- Location in Hillsborough County and the state of Florida
- Coordinates: 28°08′57″N 82°30′48″W﻿ / ﻿28.14917°N 82.51333°W
- Country: United States
- State: Florida
- County: Hillsborough

Area
- • Total: 6.79 sq mi (17.58 km^{2})
- • Land: 5.95 sq mi (15.41 km^{2})
- • Water: 0.84 sq mi (2.17 km^{2})
- Elevation: 62 ft (19 m)

Population (2020)
- • Total: 12,522
- • Density: 2,104.3/sq mi (812.47/km^{2})
- Time zone: UTC-5 (Eastern (EST))
- • Summer (DST): UTC-4 (EDT)
- Area code: 813
- FIPS code: 12-11912
- GNIS feature ID: 2402769

= Cheval, Florida =

Cheval is a census-designated place in Hillsborough County, Florida, United States. As of the 2020 census, Cheval had a population of 12,522.
==Geography==
Cheval is located in northwestern Hillsborough County. It is bordered to the east by the Lutz, to the south by Northdale, to the west by Keystone, and to the north by Pasco County. Florida State Road 597 (Dale Mabry Highway) forms part of the CDP eastern border, and State Road 589 (Suncoast Parkway) forms part of the western border. The community is 17 mi north of Tampa.

According to the United States Census Bureau, the Cheval CDP has a total area of 17.6 km2, of which 15.4 km2 are land and 2.2 km2, or 12.30%, are water.

Cheval CDP is made up of a few subdivisions but derives its name from the large gated subdivision that makes up the majority of the CDP. It is located within the boundaries of the unincorporated community of Lutz.

==Demographics==

Historical population
| Census | Pop. | Note | %± |
| 2000 | 7,602 |  | — |
| 2010 | 10,702 |  | 40.8% |
| 2020 | 12,522 |  | 17.0% |
source:

===2020 census===
As of the 2020 census, Cheval had a population of 12,522. The median age was 40.3 years. 25.1% of residents were under the age of 18 and 13.8% of residents were 65 years of age or older. For every 100 females there were 91.2 males, and for every 100 females age 18 and over there were 87.2 males age 18 and over.

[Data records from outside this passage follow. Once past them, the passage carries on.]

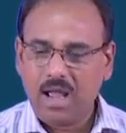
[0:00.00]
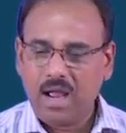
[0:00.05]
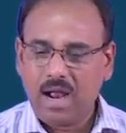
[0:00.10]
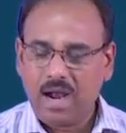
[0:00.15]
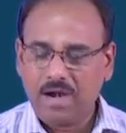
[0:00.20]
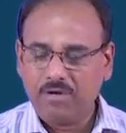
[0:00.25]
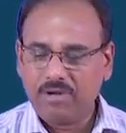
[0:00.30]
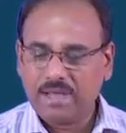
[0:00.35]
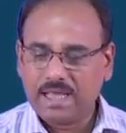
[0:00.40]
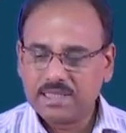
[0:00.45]

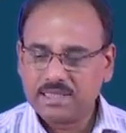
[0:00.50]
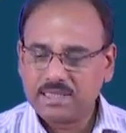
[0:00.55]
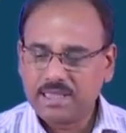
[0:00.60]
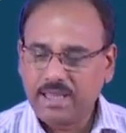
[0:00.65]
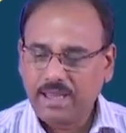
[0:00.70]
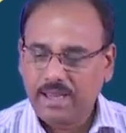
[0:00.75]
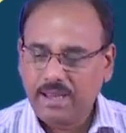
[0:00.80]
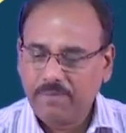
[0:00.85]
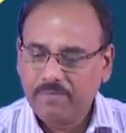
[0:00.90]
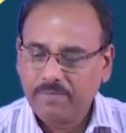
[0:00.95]
And we can
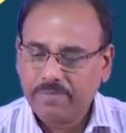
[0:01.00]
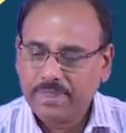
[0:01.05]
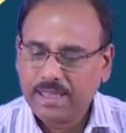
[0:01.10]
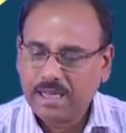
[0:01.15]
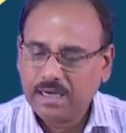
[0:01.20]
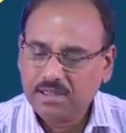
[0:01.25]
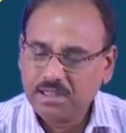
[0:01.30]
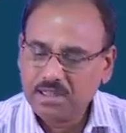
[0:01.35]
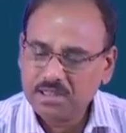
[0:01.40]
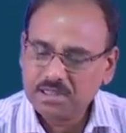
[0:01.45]
say
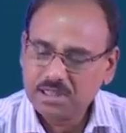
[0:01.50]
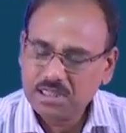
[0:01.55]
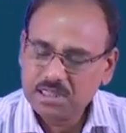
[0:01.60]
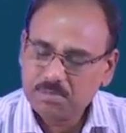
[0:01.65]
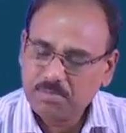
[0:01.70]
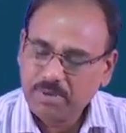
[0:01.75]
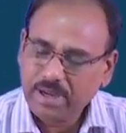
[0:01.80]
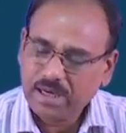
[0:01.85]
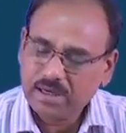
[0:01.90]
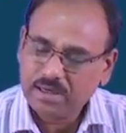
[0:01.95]
that this
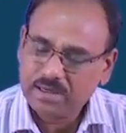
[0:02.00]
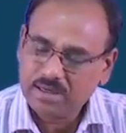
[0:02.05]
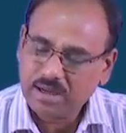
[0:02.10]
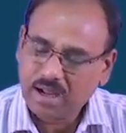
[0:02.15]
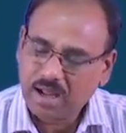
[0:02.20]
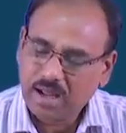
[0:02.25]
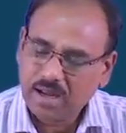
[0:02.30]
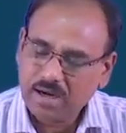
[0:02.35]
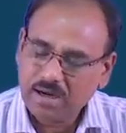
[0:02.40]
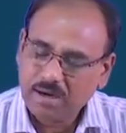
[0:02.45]
is being
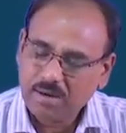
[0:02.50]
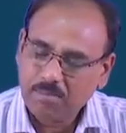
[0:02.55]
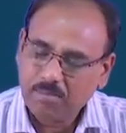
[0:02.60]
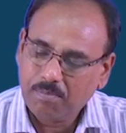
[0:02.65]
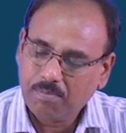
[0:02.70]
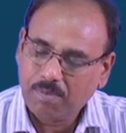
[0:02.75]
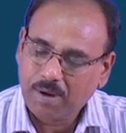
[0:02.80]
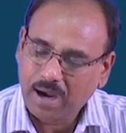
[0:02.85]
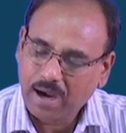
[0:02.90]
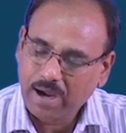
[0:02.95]
done
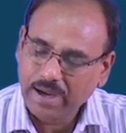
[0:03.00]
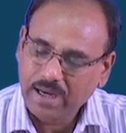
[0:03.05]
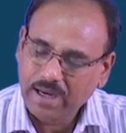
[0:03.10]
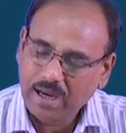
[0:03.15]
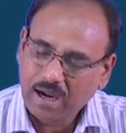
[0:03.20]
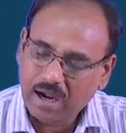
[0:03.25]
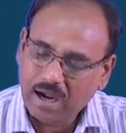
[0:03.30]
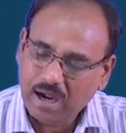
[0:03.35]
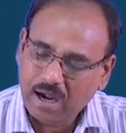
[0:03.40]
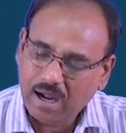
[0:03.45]

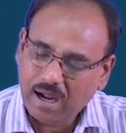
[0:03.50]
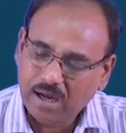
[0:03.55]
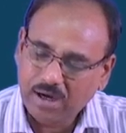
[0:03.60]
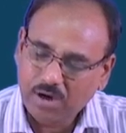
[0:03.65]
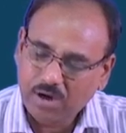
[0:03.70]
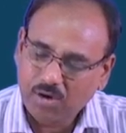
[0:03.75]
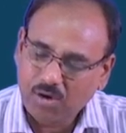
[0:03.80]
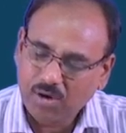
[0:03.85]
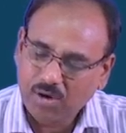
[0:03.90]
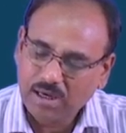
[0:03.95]
by a
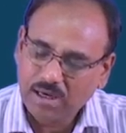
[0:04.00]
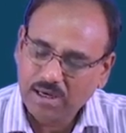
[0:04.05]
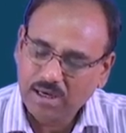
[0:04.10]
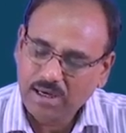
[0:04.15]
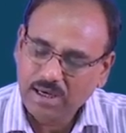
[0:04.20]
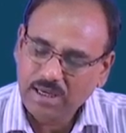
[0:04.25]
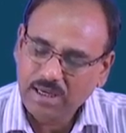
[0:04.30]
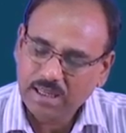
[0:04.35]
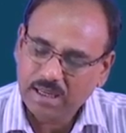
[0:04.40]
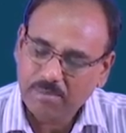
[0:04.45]

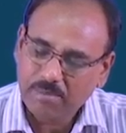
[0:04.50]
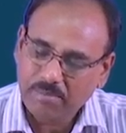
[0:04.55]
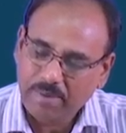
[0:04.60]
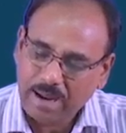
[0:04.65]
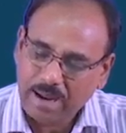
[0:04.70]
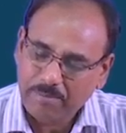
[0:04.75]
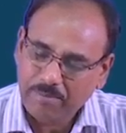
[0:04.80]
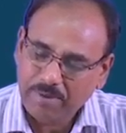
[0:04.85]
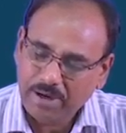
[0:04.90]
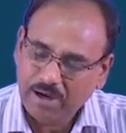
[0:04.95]
nonlinear
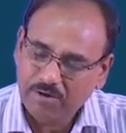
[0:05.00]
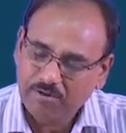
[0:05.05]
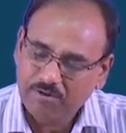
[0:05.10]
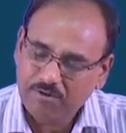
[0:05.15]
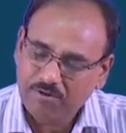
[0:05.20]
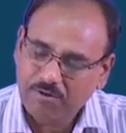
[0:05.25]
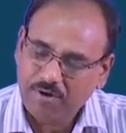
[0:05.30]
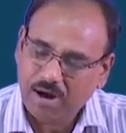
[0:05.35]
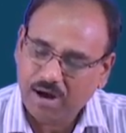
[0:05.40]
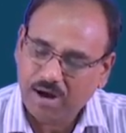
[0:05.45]
mapping
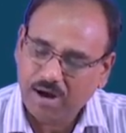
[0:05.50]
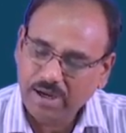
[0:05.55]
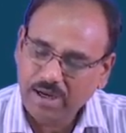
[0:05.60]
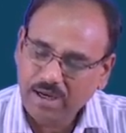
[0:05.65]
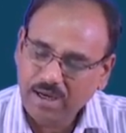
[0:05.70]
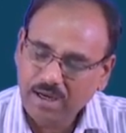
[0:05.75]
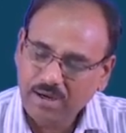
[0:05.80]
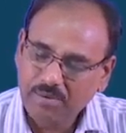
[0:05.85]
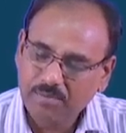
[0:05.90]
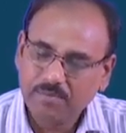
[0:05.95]

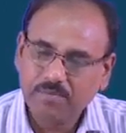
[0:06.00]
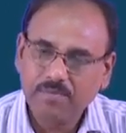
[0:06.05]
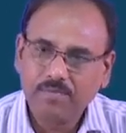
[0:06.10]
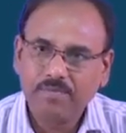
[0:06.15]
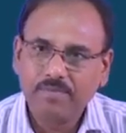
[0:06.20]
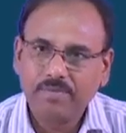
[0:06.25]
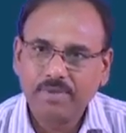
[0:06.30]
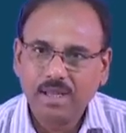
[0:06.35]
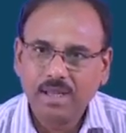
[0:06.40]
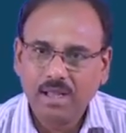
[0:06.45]
phi,
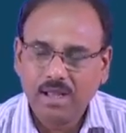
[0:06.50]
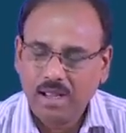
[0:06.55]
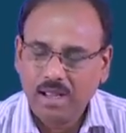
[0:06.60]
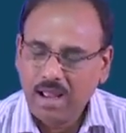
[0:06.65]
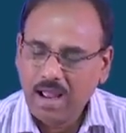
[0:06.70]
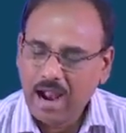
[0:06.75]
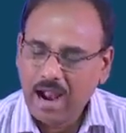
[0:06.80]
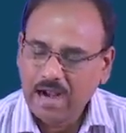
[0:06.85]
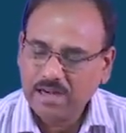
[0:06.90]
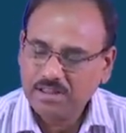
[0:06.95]

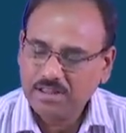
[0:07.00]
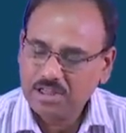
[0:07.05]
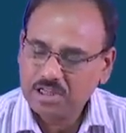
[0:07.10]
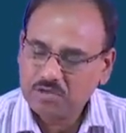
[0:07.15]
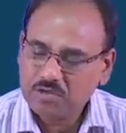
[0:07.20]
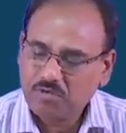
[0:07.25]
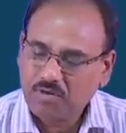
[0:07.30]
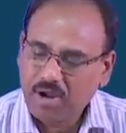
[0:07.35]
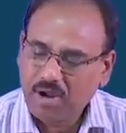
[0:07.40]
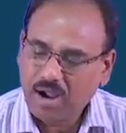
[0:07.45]
and
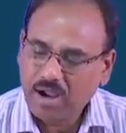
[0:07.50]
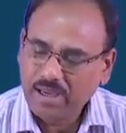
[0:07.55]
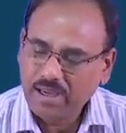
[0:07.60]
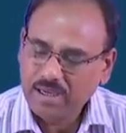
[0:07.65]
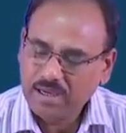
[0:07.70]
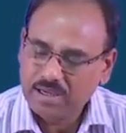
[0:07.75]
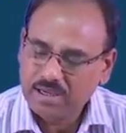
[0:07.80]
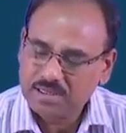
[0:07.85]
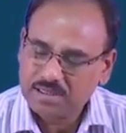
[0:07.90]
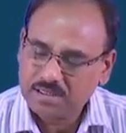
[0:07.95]
this phi
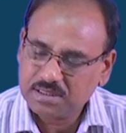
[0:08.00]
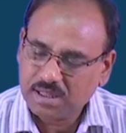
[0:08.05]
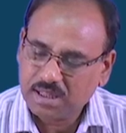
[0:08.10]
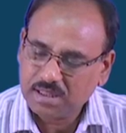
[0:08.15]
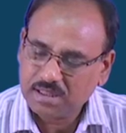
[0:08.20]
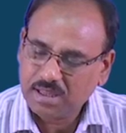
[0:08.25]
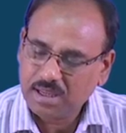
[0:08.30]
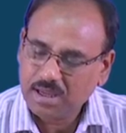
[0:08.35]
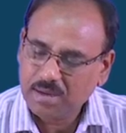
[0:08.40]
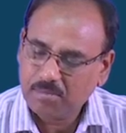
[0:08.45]
is
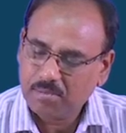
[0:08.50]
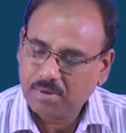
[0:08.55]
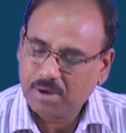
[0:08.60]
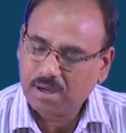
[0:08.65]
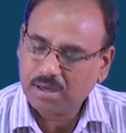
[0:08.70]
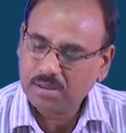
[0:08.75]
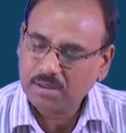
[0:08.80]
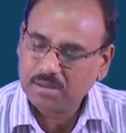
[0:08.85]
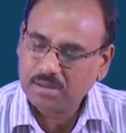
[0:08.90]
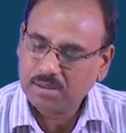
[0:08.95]
nothing
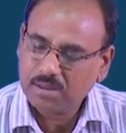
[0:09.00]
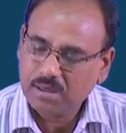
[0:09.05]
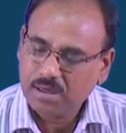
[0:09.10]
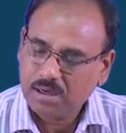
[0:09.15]
but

100.0% of residents lived in urban areas, while 0.0% lived in rural areas.

There were 4,978 households in Cheval, of which 37.1% had children under the age of 18 living in them. Of all households, 50.6% were married-couple households, 15.5% were households with a male householder and no spouse or partner present, and 27.7% were households with a female householder and no spouse or partner present. About 25.8% of all households were made up of individuals and 8.9% had someone living alone who was 65 years of age or older.

There were 5,204 housing units, of which 4.3% were vacant. The homeowner vacancy rate was 2.1% and the rental vacancy rate was 3.9%.

Racial composition as of the 2020 census
| Race | Number | Percent |
|---|---|---|
| White | 7,864 | 62.8% |
| Black or African American | 811 | 6.5% |
| American Indian and Alaska Native | 37 | 0.3% |
| Asian | 1,221 | 9.8% |
| Native Hawaiian and Other Pacific Islander | 8 | 0.1% |
| Some other race | 592 | 4.7% |
| Two or more races | 1,989 | 15.9% |
| Hispanic or Latino (of any race) | 2,645 | 21.1% |

===2000 census===
As of the census of 2000, there were 7,602 people, 3,407 households, and 2,047 families residing in the community. The population density was 1,137.5 PD/sqmi. There were 3,659 housing units at an average density of 547.5 /mi2. The racial makeup of the community was 85.86% White, 4.63% African American, 0.18% Native American, 5.01% Asian, 0.16% Pacific Islander, 2.12% from other races, and 2.04% from two or more races. Hispanic or Latino of any race were 13.02% of the population.

There were 3,407 households, out of which 30.5% had children under the age of 18 living with them, 47.8% were married couples living together, 8.9% had a female householder with no husband present, and 39.9% were non-families. 32.9% of all households were made up of individuals, and 6.3% had someone living alone who was 65 years of age or older. The average household size was 2.23 and the average family size was 2.88.

In the community the population was spread out, with 23.2% under the age of 18, 7.5% from 18 to 24, 37.5% from 25 to 44, 23.9% from 45 to 64, and 7.9% who were 65 years of age or older. The median age was 36 years. For every 100 females, there were 95.3 males. For every 100 females age 18 and over, there were 91.7 males.

The median income for a household in the community was $46,888, and the median income for a family was $65,960. Males had a median income of $45,551 versus $29,161 for females. The per capita income for the community was $32,444. About 2.5% of families and 4.9% of the population were below the poverty line, including 6.2% of those under age 18 and 2.2% of those age 65 or over.